This year the theme for Davos was “Creating A Shared Future in A Fractured World” and like every year was filled with hundreds of official panels, scores of semi-official breakfasts, lunch, dinner and “night-caps” and thousands of private meetings in secured locations all over the snow laden town. The sheer scope of the occasion makes any comprehensive summary difficult, since one only is exposed to a tiny fraction of what transpires, but here is one perspective on the key takeaways.
1.Economics Trump All.
This conference at its core remains a business and financial gathering and with worldwide stock markets at a record high, the mood was the most bullish in over a decade. Healthy financial markets and the expected –at least in the short term—benefits of the tax cut have eclipsed the darker and worrying behavior of the individual. The final score is money. Imperative to remember in a Machiavellian world.
2.China India America and the rise of Economic Nationalism.
The future is increasingly going to be driven by three countries, China, India and America. America has always been a dominant player and economically it has never looked stronger. This was India’s Davos starting with Sharukh Khan, India’s biggest star being feted at the opening awards ceremony (along with Elton John and Cate Blanchett), to Narendra Modi the Prime Minister given the opening keynote and 130 Indian CEO’s with huge delegations. While the Indian and US Presidents and delegations were around in large numbers the country that really stole the show was China. One of its efforts known as the One Belt, One Road Initiative launched in 2013 to connect via land and sea routes over 80 countries, 60 percent of the world’s population and nearly half the GDP is an indication of the sheer enormity and long term outlook of China’s ambitions.
3.Technology Everywhere with an emphasis on AI and Data Driven Platforms. And the need to learn. Facebook/Zuckerberg as Voldemort.
In the past, there used to be several panels on digital or mobile or technology but now technology is so pervasive that it is embedded into every conversation and every discussion. The breakthroughs in Artificial Intelligence and the dominance of companies like Facebook who have harvested and monetized our data flavored many conversations. Here there was less optimism and some concerns particularly the impact of employment and whether the platform companies had grown too powerful.
The #Metoo movement was pervasive and while Davos is still predominantly (79%) men, the cultural impact of the recent Women’s movement was everywhere. Of particular note was a statistic that if women had the same opportunity as men to be in the workforce in Japan and India, the GDP of these countries would be 9 and 21 percent higher.

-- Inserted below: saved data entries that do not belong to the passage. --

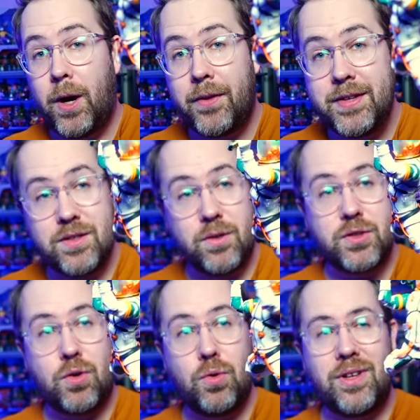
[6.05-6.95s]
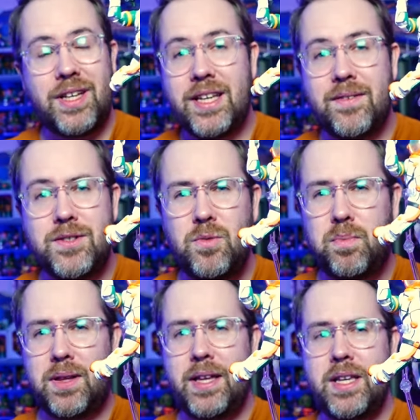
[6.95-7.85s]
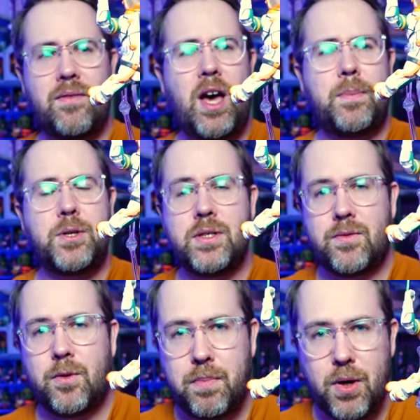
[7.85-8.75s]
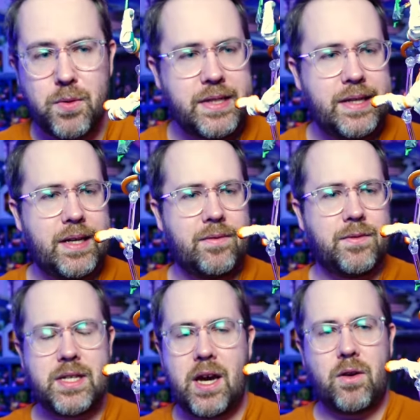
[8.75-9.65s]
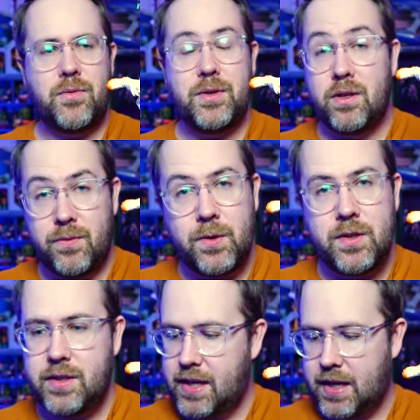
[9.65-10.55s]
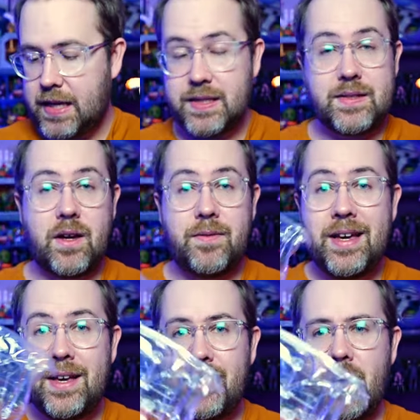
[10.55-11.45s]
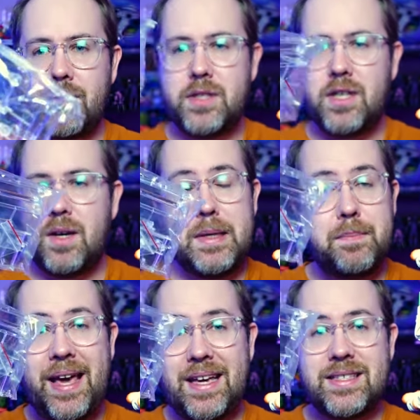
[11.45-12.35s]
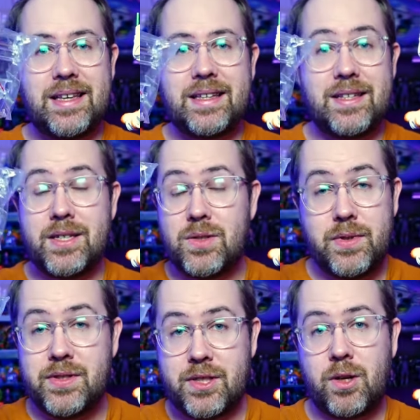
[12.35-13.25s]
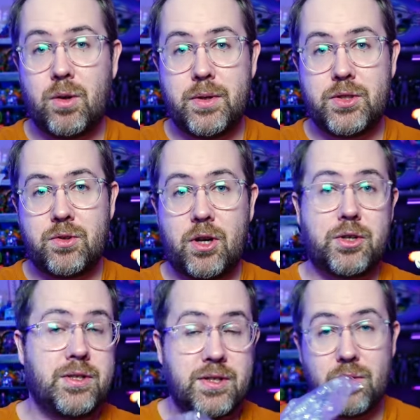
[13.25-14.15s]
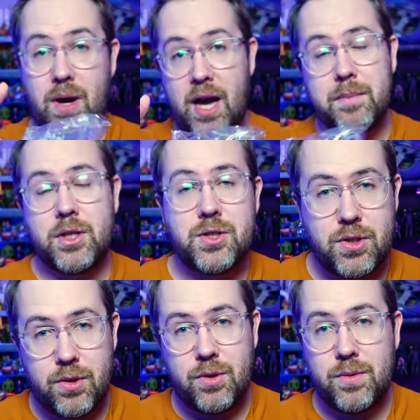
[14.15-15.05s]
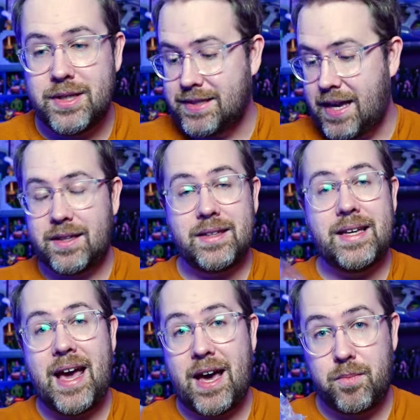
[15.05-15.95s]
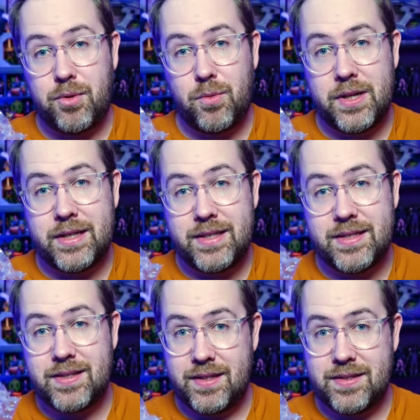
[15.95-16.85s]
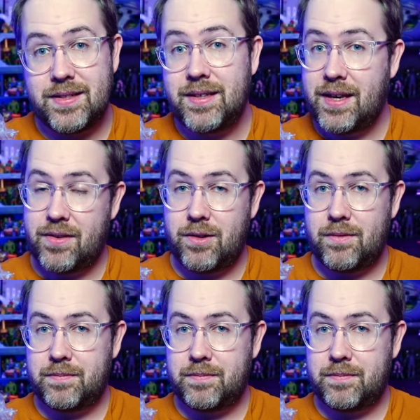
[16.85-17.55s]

while this looks cool and it gives you plenty of options for posing and photography if you're into that kind of stuff, they often come in bags like this with zero instructions, so I'm going to show you exactly how to put one of these things together.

While equal pay and equal participation and equal rights are a key to the movement, another focus is the impact that today’s women leaders have on the future generation.

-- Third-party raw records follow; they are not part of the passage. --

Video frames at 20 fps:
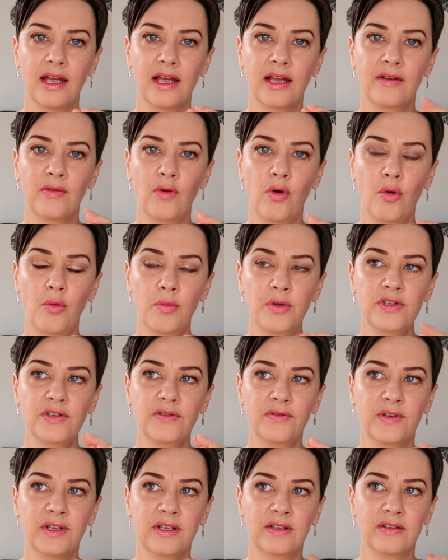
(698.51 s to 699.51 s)
it
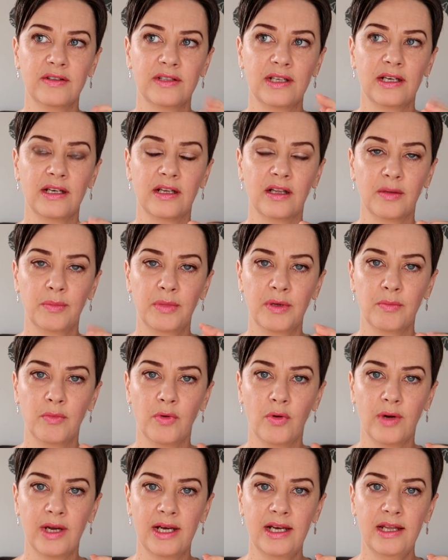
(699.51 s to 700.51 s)
almost feels a little bit
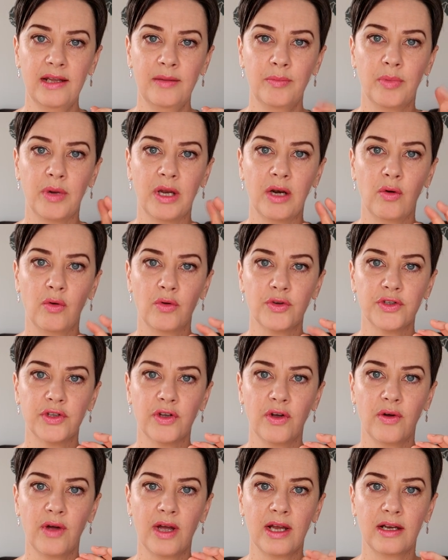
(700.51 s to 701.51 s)
oily but
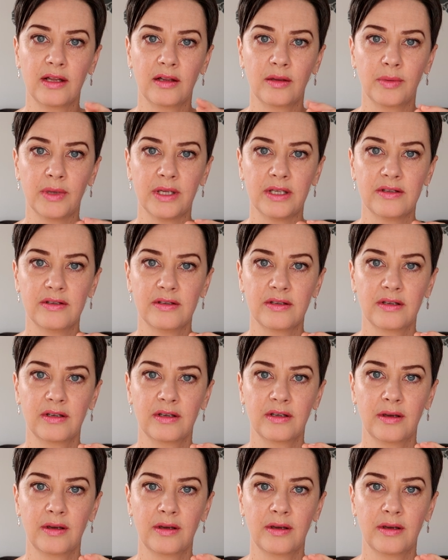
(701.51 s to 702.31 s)
also a little bit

5.The World Is Getting Better and Science and Reason are Key.
Today there are significant issues all around the world with millions in poverty, millions underfed and shut out from opportunities and in pain. But besides the economic boom, the rise of women and China and India and the wonders of technology that make things sometimes magical on a wide spectrum of measures the world is getting better, safer and richer. Yes, the world is getting much better than ever before because of reason, science and it is why it is these values that must be preserved and the real threat to the future is leadership of some countries including the United States who are either living in an imagined reality or scuttling investments in science and education.
The future is bright as long as we are willing to learn, think and understand the other.